I read C ++ for mannequins recently and the name was wrong or they didn’t count on me. In the section on using pointer arrays with character strings, they show a function that I was completely at a dead end on and do not know where to turn.

char* int2month(int nMonth) { //check to see if value is in rang if ((nMonth < 0) || (nMonth > 12)) return "invalid"; //nMonth is valid - return the name of the month char* pszMonths[] = {"invalid", "January", "February", "March", "April", "May", "June", "July", "August", "September", "October", "November", "December"}; return pszMonths[nMonth]; }

At first (but not the main question), I don’t understand why the return type is a pointer and how you can return pszMonths without leaving its scope. I read about this in this book and on the Internet, but I do not understand this example.

The main question I have is "How does it work?!?!". I do not understand how you can create an array of pointers and actually initialize them.

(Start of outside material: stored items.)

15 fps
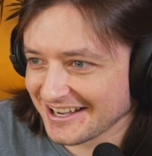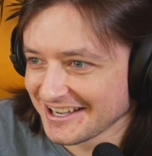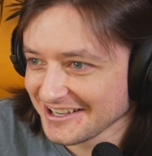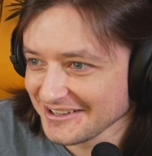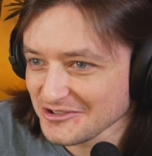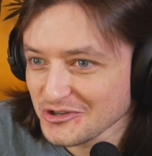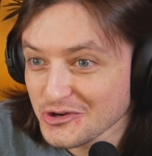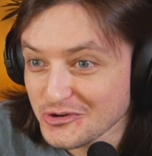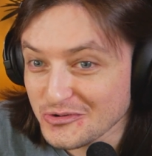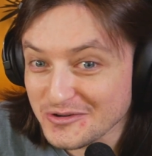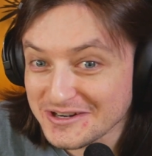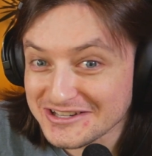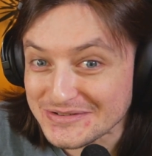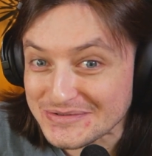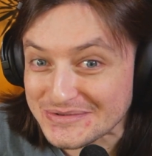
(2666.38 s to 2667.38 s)
Who
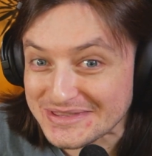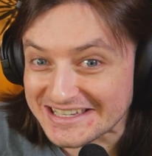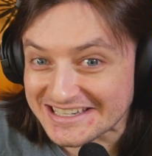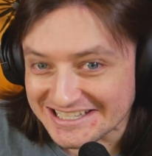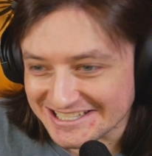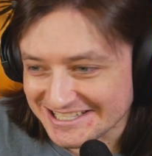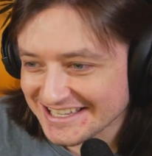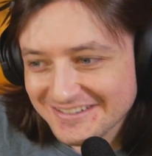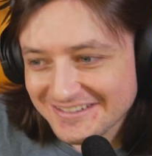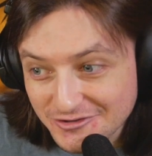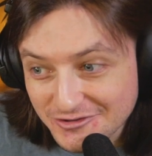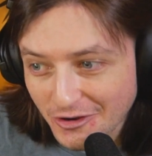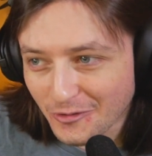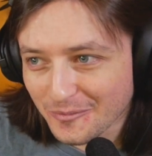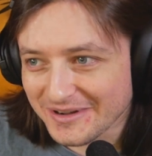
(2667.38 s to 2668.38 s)
would do this?
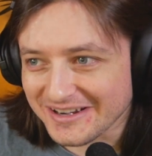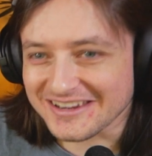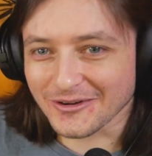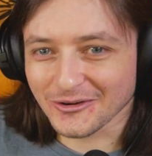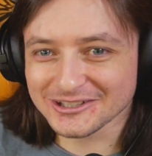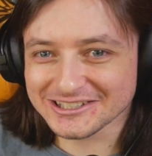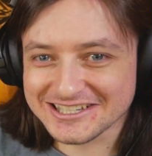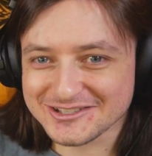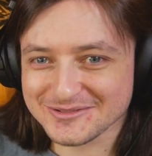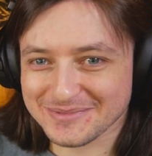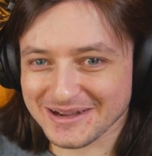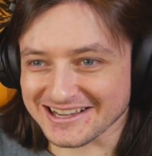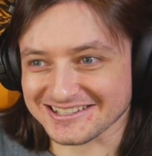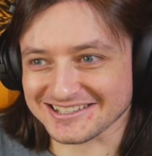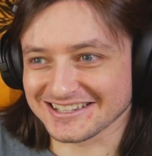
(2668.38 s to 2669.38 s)
Nobody. Only
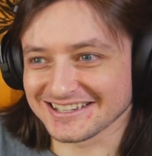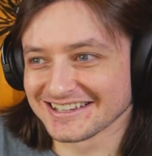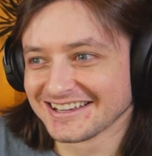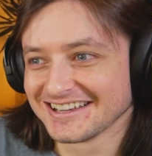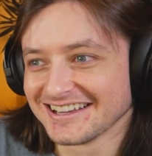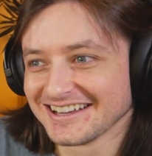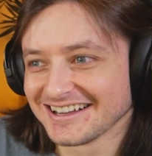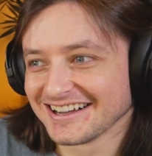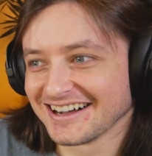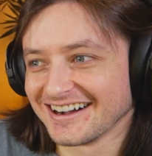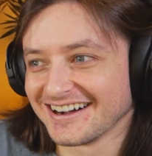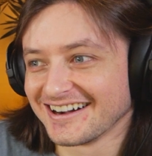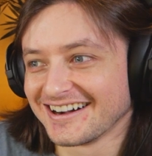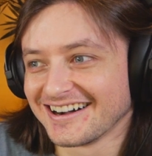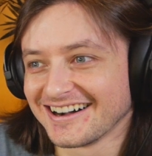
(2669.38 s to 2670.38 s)
Tsubasa.
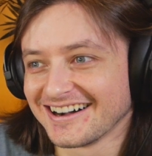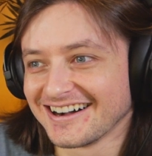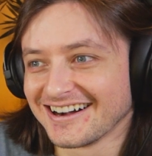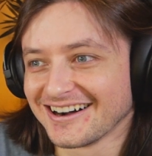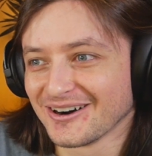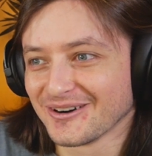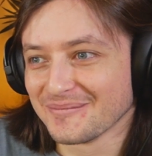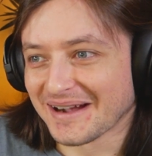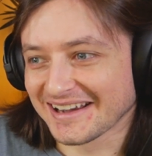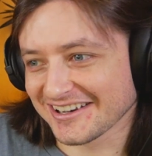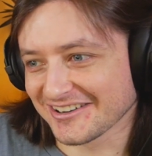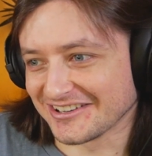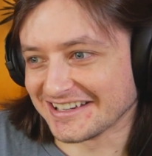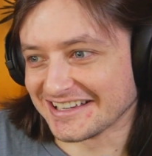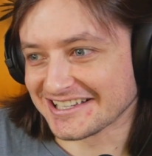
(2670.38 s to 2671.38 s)
Oh my
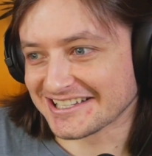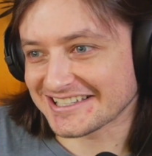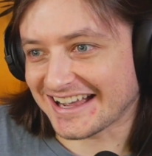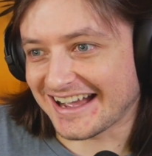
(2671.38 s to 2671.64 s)
goodness.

If I remember correctly, you cannot do this with numeric data types. Is each pointer in a "pointer array" similar to an array containing individual characters that make up words? All this just makes me wise.

August 20 - Since it seems to me that some people are trying to help me in where my confusion actually occurs, I will try to explain it better. The code section, in particular, concerns me:

 //nMonth is valid - return the name of the month char* pszMonths[] = {"invalid", "January", "February", "March", "April", "May", "June", "July", "August", "September", "October", "November", "December"};

I thought that when you pointed a pointer, you can only assign it to another given value. I am confused by the fact that the array of pointers (going through the book here) seems to initialize the names of the months. I did not think that pointers could actually initialize values. Is the array a dynamic memory allocation? "Unacceptable" is essentially equivalent to a "new char;" or something similar?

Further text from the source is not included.